We compare the conformational distributions of Ace‐Ala‐Nme and Ace‐Gly‐Nme sampled in long simulations with several molecular mechanics (MM) force fields and with a fast combined quantum mechanics/molecular mechanics (QM/MM) force field, in which the solute's intramolecular energy and forces are calculated with the self‐consistent charge density functional tight binding method (SCCDFTB), and the solvent is represented by either one of the well‐known SPC and TIP3P models. All MM force fields give two main states for Ace‐Ala‐Nme, β and α separated by free energy barriers, but the ratio in which these are sampled varies by a factor of 30, from a high in favor of β of 6 to a low of 1/5. The frequency of transitions between states is particularly low with the amber and charmm force fields, for which the distributions are noticeably narrower, and the energy barriers between states higher.

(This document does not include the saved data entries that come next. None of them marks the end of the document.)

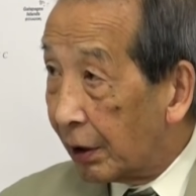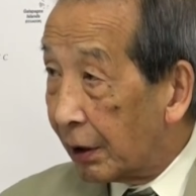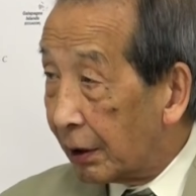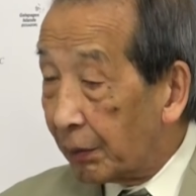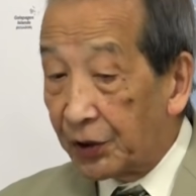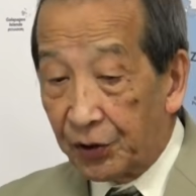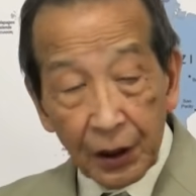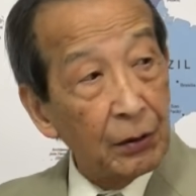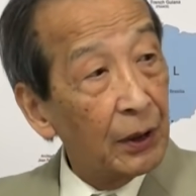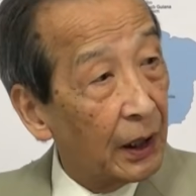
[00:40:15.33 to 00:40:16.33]
うん、まず
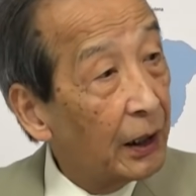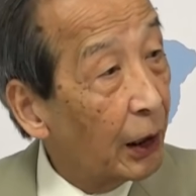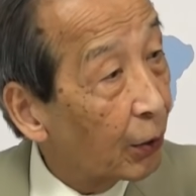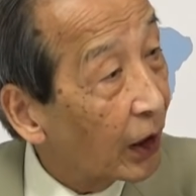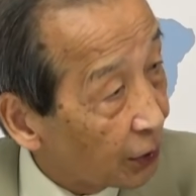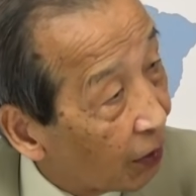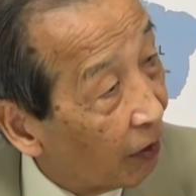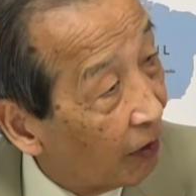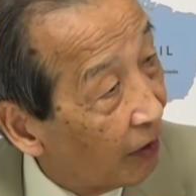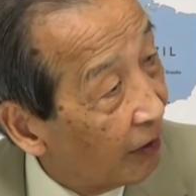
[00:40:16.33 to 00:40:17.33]
敵はないだろうかと、
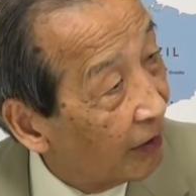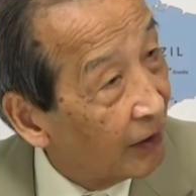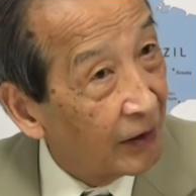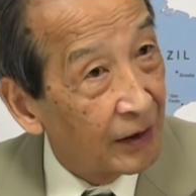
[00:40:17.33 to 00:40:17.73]
うんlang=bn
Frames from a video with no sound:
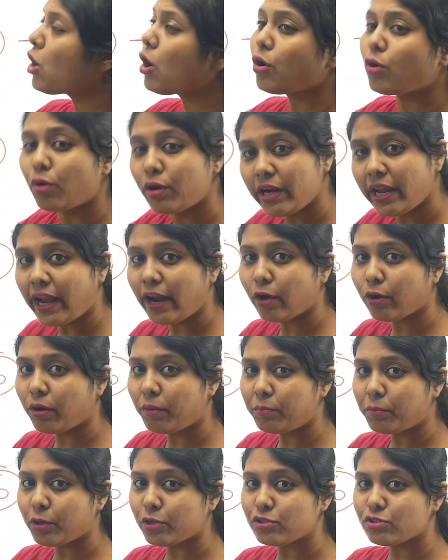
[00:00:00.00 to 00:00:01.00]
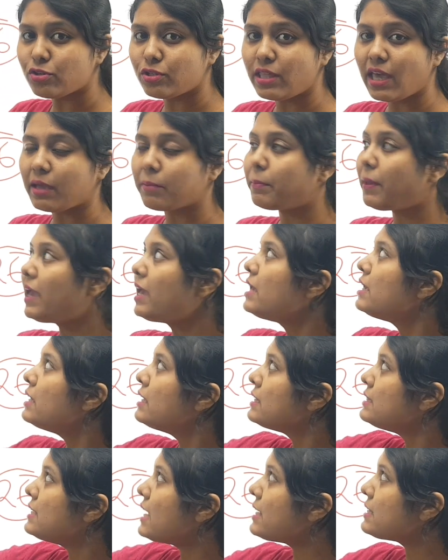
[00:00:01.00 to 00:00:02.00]
যখনই এরকম প্রশ্ন দেখবে
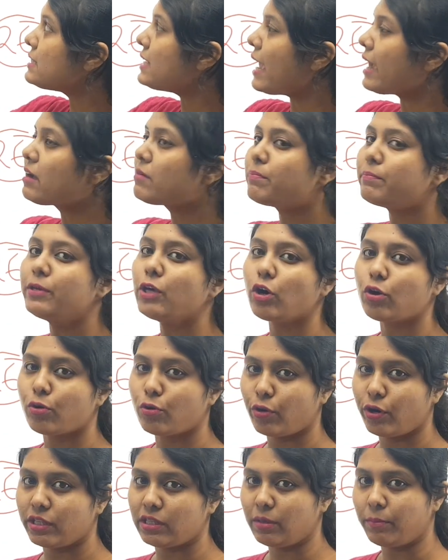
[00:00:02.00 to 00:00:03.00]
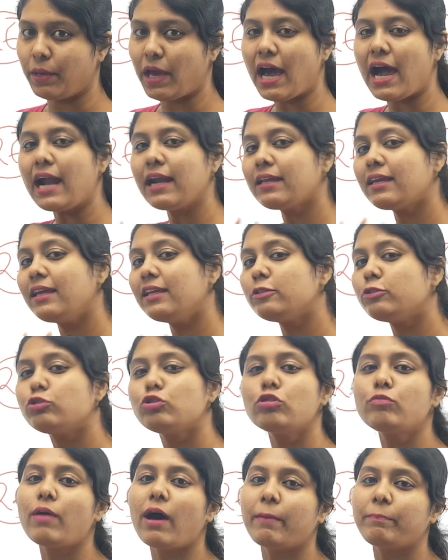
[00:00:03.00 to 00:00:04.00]
জাস্ট এক বিয়োগ করে দেবে আর
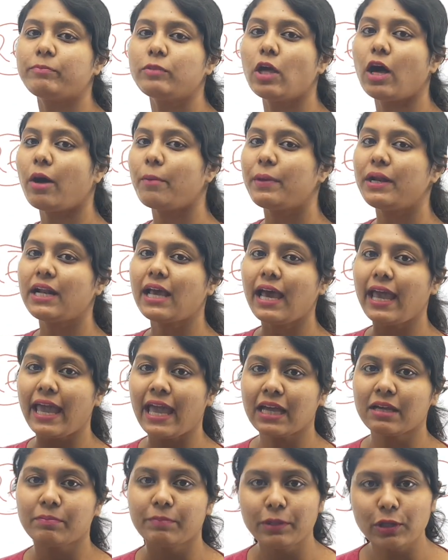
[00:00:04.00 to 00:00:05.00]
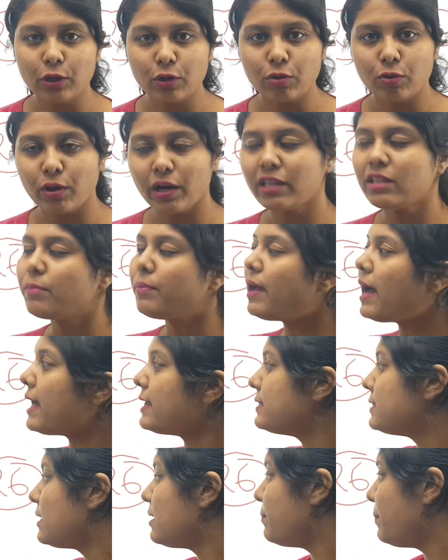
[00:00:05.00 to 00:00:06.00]
কিচ্ছু ভাবতে হবে না এক বিয়োগ করে দেবে
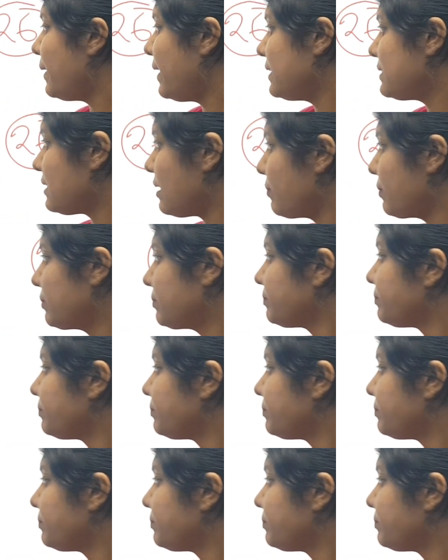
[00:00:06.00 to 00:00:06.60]
আনসার পেয়ে যাবে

The lower of the two barriers lies between α and β at values of ψ near 0 for all MM simulations except for charmm22. The results of the QM/MM simulations vary less with the choice of MM force field; the ratio β/α varies between 1.5 and 2.2, the easy pass lies at ψ near 0, and transitions between states are more frequent than for amber and charmm, but less frequent than for cedar. For Ace‐Gly‐Nme, all force fields locate a diffuse stable region around ϕ = π and ψ = π, whereas the amber force field gives two additional densely sampled states near ϕ = ±100° and ψ = 0, which are also found with the QM/MM force field. For both solutes, the distribution from the QM/MM simulation shows greater similarity with the distribution in high‐resolution protein structures than is the case for any of the MM simulations. Proteins 2003;50:451–463.